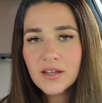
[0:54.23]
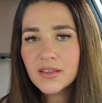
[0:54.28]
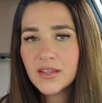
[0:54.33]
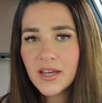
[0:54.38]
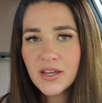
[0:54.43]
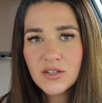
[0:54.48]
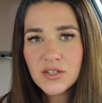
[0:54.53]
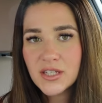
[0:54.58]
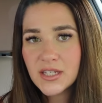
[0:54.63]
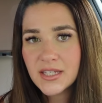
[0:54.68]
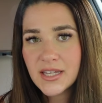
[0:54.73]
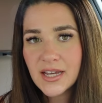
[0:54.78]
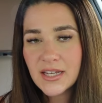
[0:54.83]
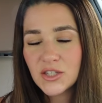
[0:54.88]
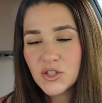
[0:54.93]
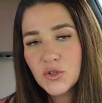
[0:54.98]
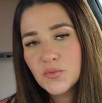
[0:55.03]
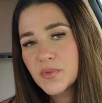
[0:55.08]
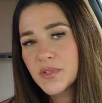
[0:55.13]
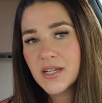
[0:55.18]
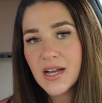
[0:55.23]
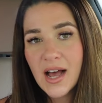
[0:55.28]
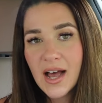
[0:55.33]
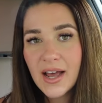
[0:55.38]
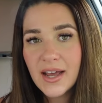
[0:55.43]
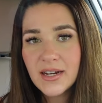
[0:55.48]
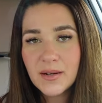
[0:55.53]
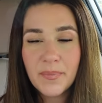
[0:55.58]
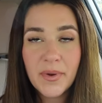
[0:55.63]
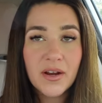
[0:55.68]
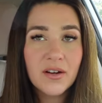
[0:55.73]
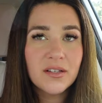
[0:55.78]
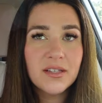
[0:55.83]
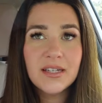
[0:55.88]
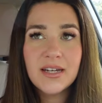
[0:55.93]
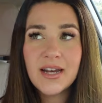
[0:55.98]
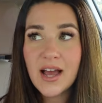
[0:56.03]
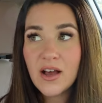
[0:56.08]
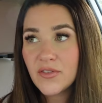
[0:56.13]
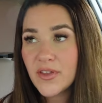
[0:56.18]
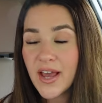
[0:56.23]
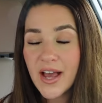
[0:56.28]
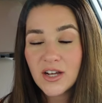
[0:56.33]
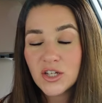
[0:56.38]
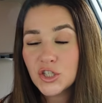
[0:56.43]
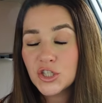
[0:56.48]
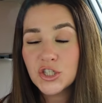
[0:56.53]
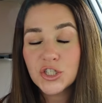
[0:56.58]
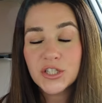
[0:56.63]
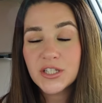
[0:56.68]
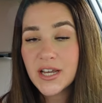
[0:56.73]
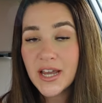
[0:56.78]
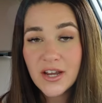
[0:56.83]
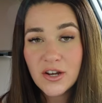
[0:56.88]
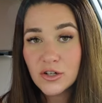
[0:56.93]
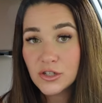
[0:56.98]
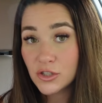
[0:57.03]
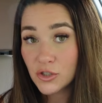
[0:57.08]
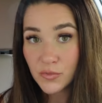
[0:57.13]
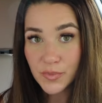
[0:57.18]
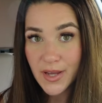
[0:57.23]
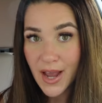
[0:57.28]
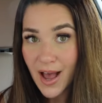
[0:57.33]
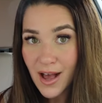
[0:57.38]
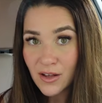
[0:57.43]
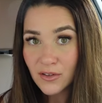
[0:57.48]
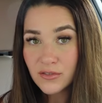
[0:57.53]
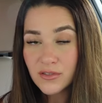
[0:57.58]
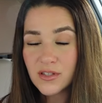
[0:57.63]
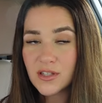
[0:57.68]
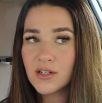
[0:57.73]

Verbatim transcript: they used to say tubes tied. Apparently now they actually just take your tubes out.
■ ■ ■
Your assignment:
Output nothing but an exact retyping of the material, pictures excluded.

Response:
[0:54.23]
[0:54.28]
[0:54.33]
[0:54.38]
[0:54.43]
[0:54.48]
[0:54.53]
[0:54.58]
[0:54.63]
[0:54.68]
[0:54.73]
[0:54.78]
[0:54.83]
[0:54.88]
[0:54.93]
[0:54.98]
[0:55.03]
[0:55.08]
[0:55.13]
[0:55.18]
[0:55.23]
[0:55.28]
[0:55.33]
[0:55.38]
[0:55.43]
[0:55.48]
[0:55.53]
[0:55.58]
[0:55.63]
[0:55.68]
[0:55.73]
[0:55.78]
[0:55.83]
[0:55.88]
[0:55.93]
[0:55.98]
[0:56.03]
[0:56.08]
[0:56.13]
[0:56.18]
[0:56.23]
[0:56.28]
[0:56.33]
[0:56.38]
[0:56.43]
[0:56.48]
[0:56.53]
[0:56.58]
[0:56.63]
[0:56.68]
[0:56.73]
[0:56.78]
[0:56.83]
[0:56.88]
[0:56.93]
[0:56.98]
[0:57.03]
[0:57.08]
[0:57.13]
[0:57.18]
[0:57.23]
[0:57.28]
[0:57.33]
[0:57.38]
[0:57.43]
[0:57.48]
[0:57.53]
[0:57.58]
[0:57.63]
[0:57.68]
[0:57.73]

Verbatim transcript: they used to say tubes tied. Apparently now they actually just take your tubes out.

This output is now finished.